I created my first predictive model. Using an Extreme Gradient Boosting (XGBoost) Algorithm, I predicted college football win totals based on various team statistics, recruiting, and rankings data.
In this article I will describe the method and data that the model uses to make predictions, go into more detail about the model’s accuracy, and then give the model’s picks for the 2021 season.
When selecting predictors I wanted to make sure that I picked out stats that accurately describe how well a team played in various facets of the game and give context to the talent on each team. Using CFBFastR and Collegefootballdata.com, I chose from a variety of categories.
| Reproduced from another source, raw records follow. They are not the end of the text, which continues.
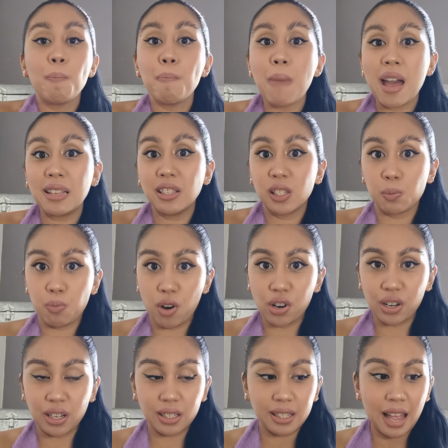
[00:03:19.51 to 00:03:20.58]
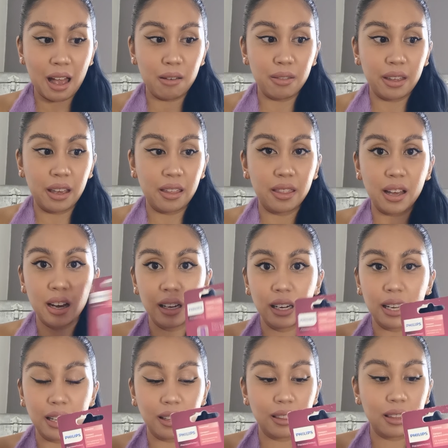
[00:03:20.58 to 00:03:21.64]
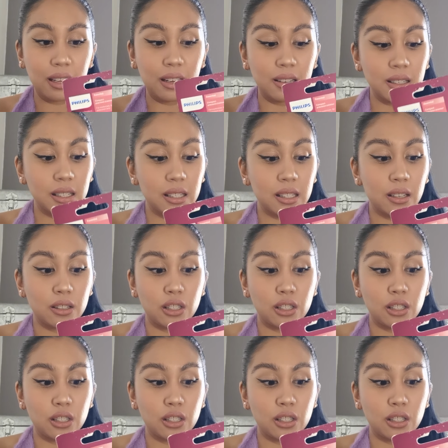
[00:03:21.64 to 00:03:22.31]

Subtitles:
men's products out there that are like this.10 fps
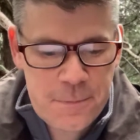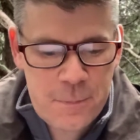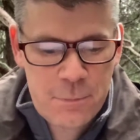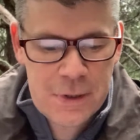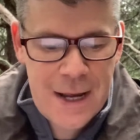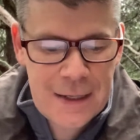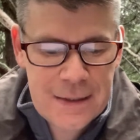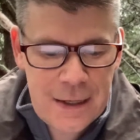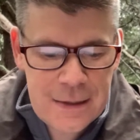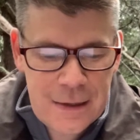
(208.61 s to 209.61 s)

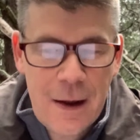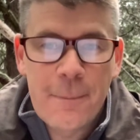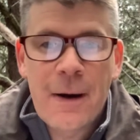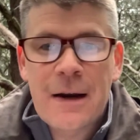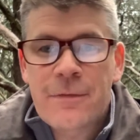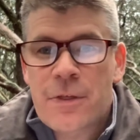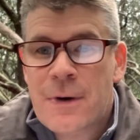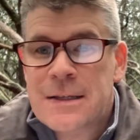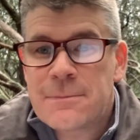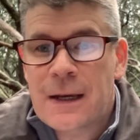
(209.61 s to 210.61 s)
protected, but if the
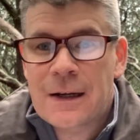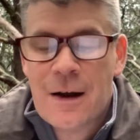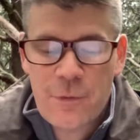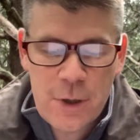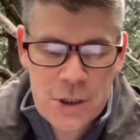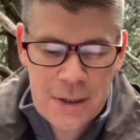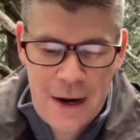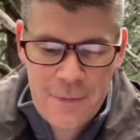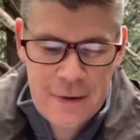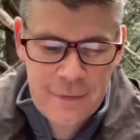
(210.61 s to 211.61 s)
threat's big enough we should
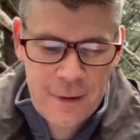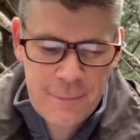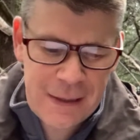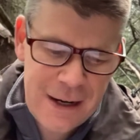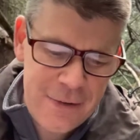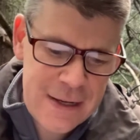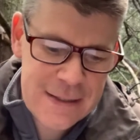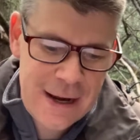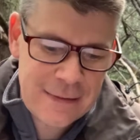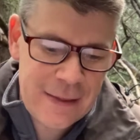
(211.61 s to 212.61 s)
get rid of them. But here he's
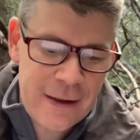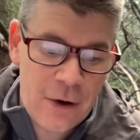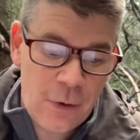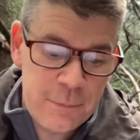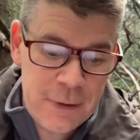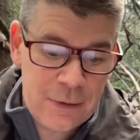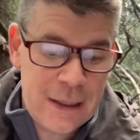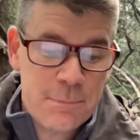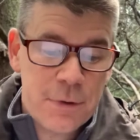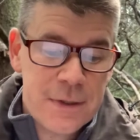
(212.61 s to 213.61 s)
saying that they're
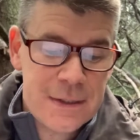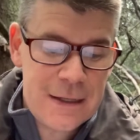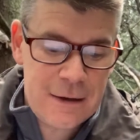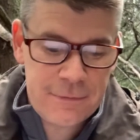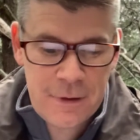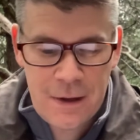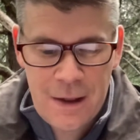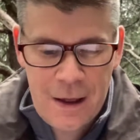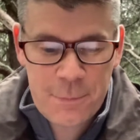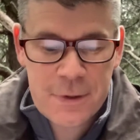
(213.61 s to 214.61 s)
merely a perceived
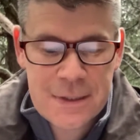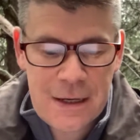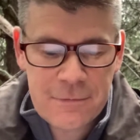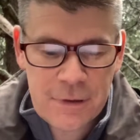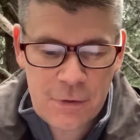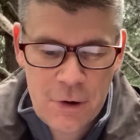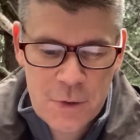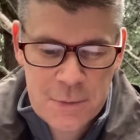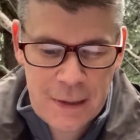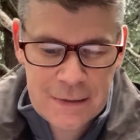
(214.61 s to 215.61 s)

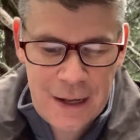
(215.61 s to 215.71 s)
encroachment.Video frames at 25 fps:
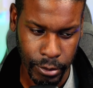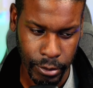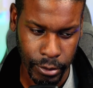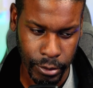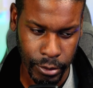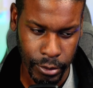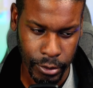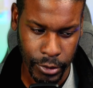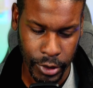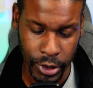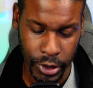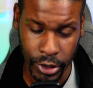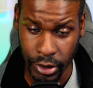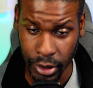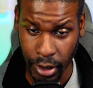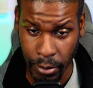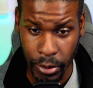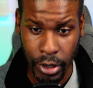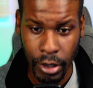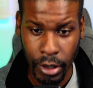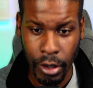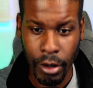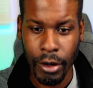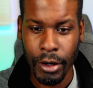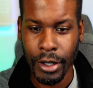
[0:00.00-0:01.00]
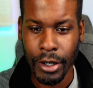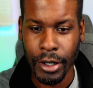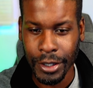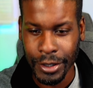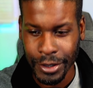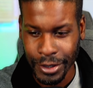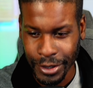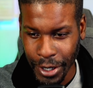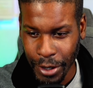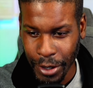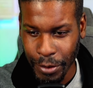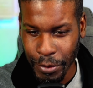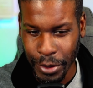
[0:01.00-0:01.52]
seminar
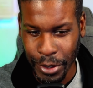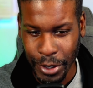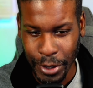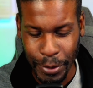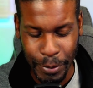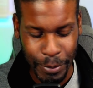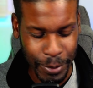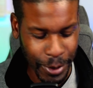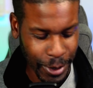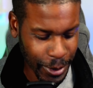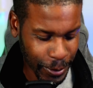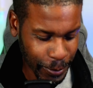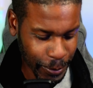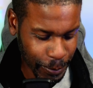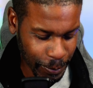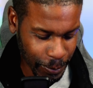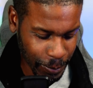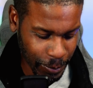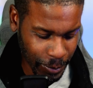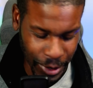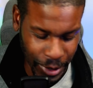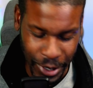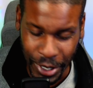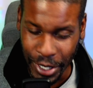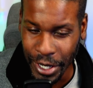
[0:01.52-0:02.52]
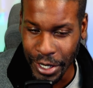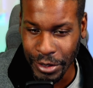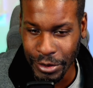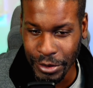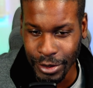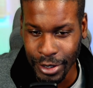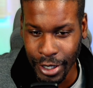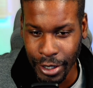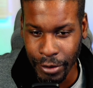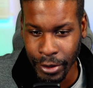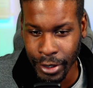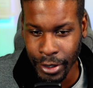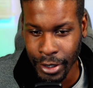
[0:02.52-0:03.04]
held with him, the End of
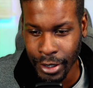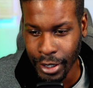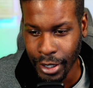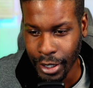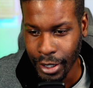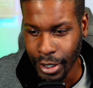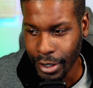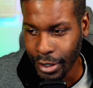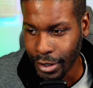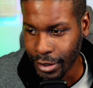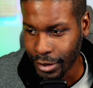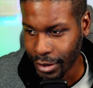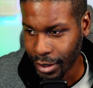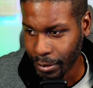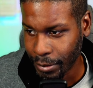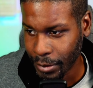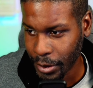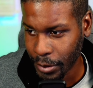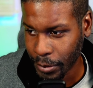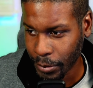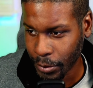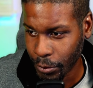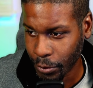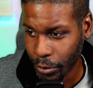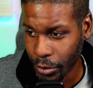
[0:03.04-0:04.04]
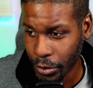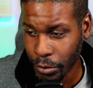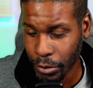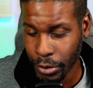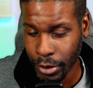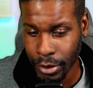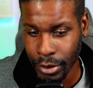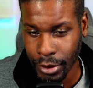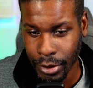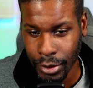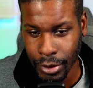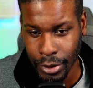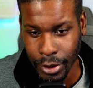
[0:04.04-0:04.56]
Slavery Summit, which
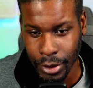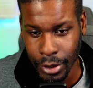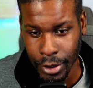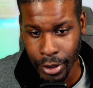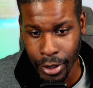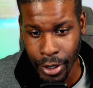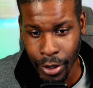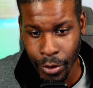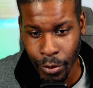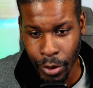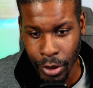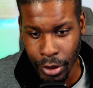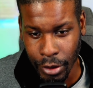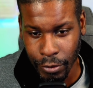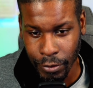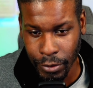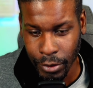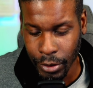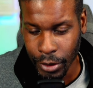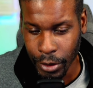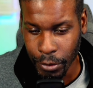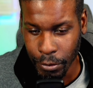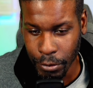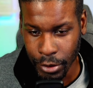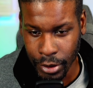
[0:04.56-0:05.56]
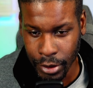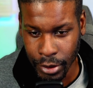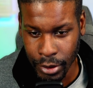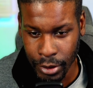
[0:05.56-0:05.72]
was held wonderful. It was,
Team Statistics from the Previous Season
- Offense Expected Points Added per play (EPA) – further broken down into EPA per Pass and EPA per Rush
- Defense Expected Points Added per play (EPA) – further broken down into EPA per Pass and EPA per Rush
- Offense Success Rate (SR) – further broken down into Pass/Rush SR
- Defense Success Rate (SR) – further broken down into Pass/Rush SR
- Pass Rate
- Offense Minutes Per Drive
- Defense Minutes Per Drive
- Point Differential
- ATS – Average points a team covers the spread by
EPA is a better way to measure unit performance than yards or points because it evaluates teams based on game state. For example, if an 8 yard gain is more impactful to a team’s scoring chances if it happens on a 3rd and 3 rather than a 3rd and 10.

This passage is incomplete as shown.